> Stored data entries:
########################################
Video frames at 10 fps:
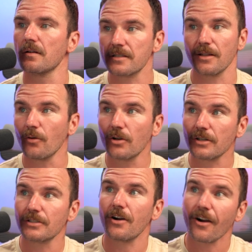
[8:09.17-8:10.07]
the slow
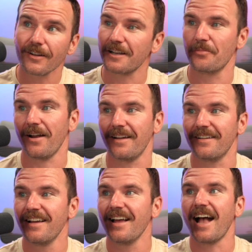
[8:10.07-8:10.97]
cooked garlic bread.
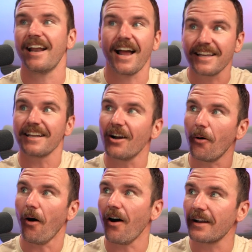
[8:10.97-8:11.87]
And I can
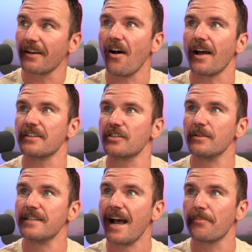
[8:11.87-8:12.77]
go on and on. And so
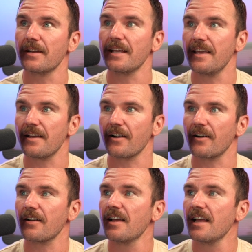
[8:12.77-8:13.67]
what's happening
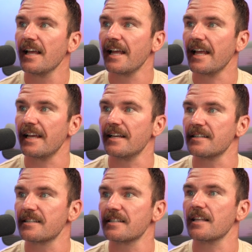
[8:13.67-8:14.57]
here
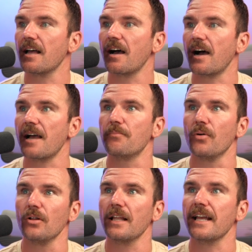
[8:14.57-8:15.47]
is I'm
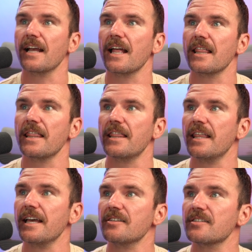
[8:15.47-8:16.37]
pulling
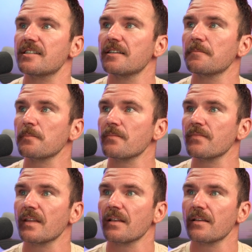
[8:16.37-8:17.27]
this
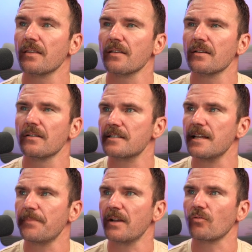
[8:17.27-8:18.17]

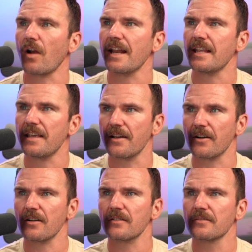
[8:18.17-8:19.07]
snippet right
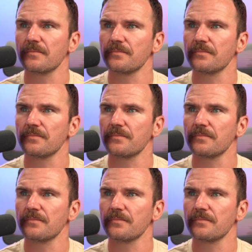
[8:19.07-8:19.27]
here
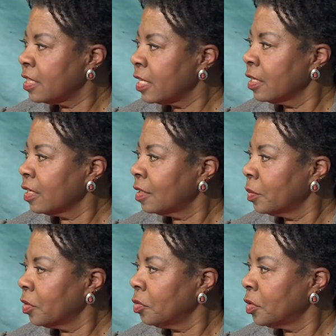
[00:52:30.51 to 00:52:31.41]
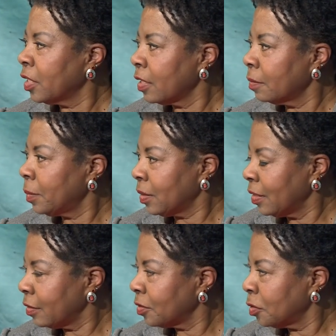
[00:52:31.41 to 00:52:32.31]
think when you look at the
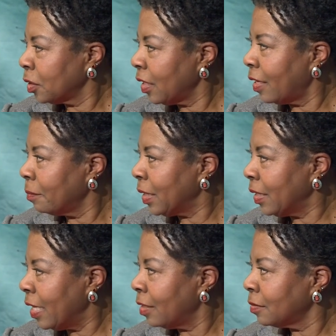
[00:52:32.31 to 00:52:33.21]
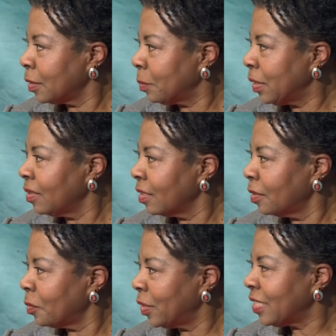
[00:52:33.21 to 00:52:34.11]
political climate now, depending
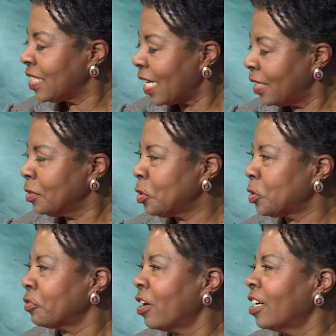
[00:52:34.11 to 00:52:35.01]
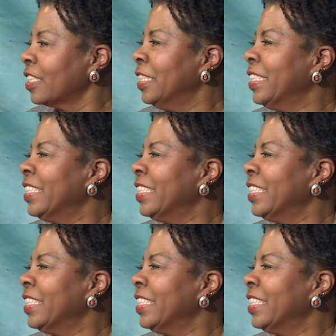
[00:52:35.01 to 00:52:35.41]
on what side you're on,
########################################
> What this task involves: An exact copy of the records above is needed, with the pictures removed.

> Solution for this exercise:
Video frames at 10 fps:
[8:09.17-8:10.07]
the slow
[8:10.07-8:10.97]
cooked garlic bread.
[8:10.97-8:11.87]
And I can
[8:11.87-8:12.77]
go on and on. And so
[8:12.77-8:13.67]
what's happening
[8:13.67-8:14.57]
here
[8:14.57-8:15.47]
is I'm
[8:15.47-8:16.37]
pulling
[8:16.37-8:17.27]
this
[8:17.27-8:18.17]

[8:18.17-8:19.07]
snippet right
[8:19.07-8:19.27]
here
[00:52:30.51 to 00:52:31.41]
[00:52:31.41 to 00:52:32.31]
think when you look at the
[00:52:32.31 to 00:52:33.21]
[00:52:33.21 to 00:52:34.11]
political climate now, depending
[00:52:34.11 to 00:52:35.01]
[00:52:35.01 to 00:52:35.41]
on what side you're on,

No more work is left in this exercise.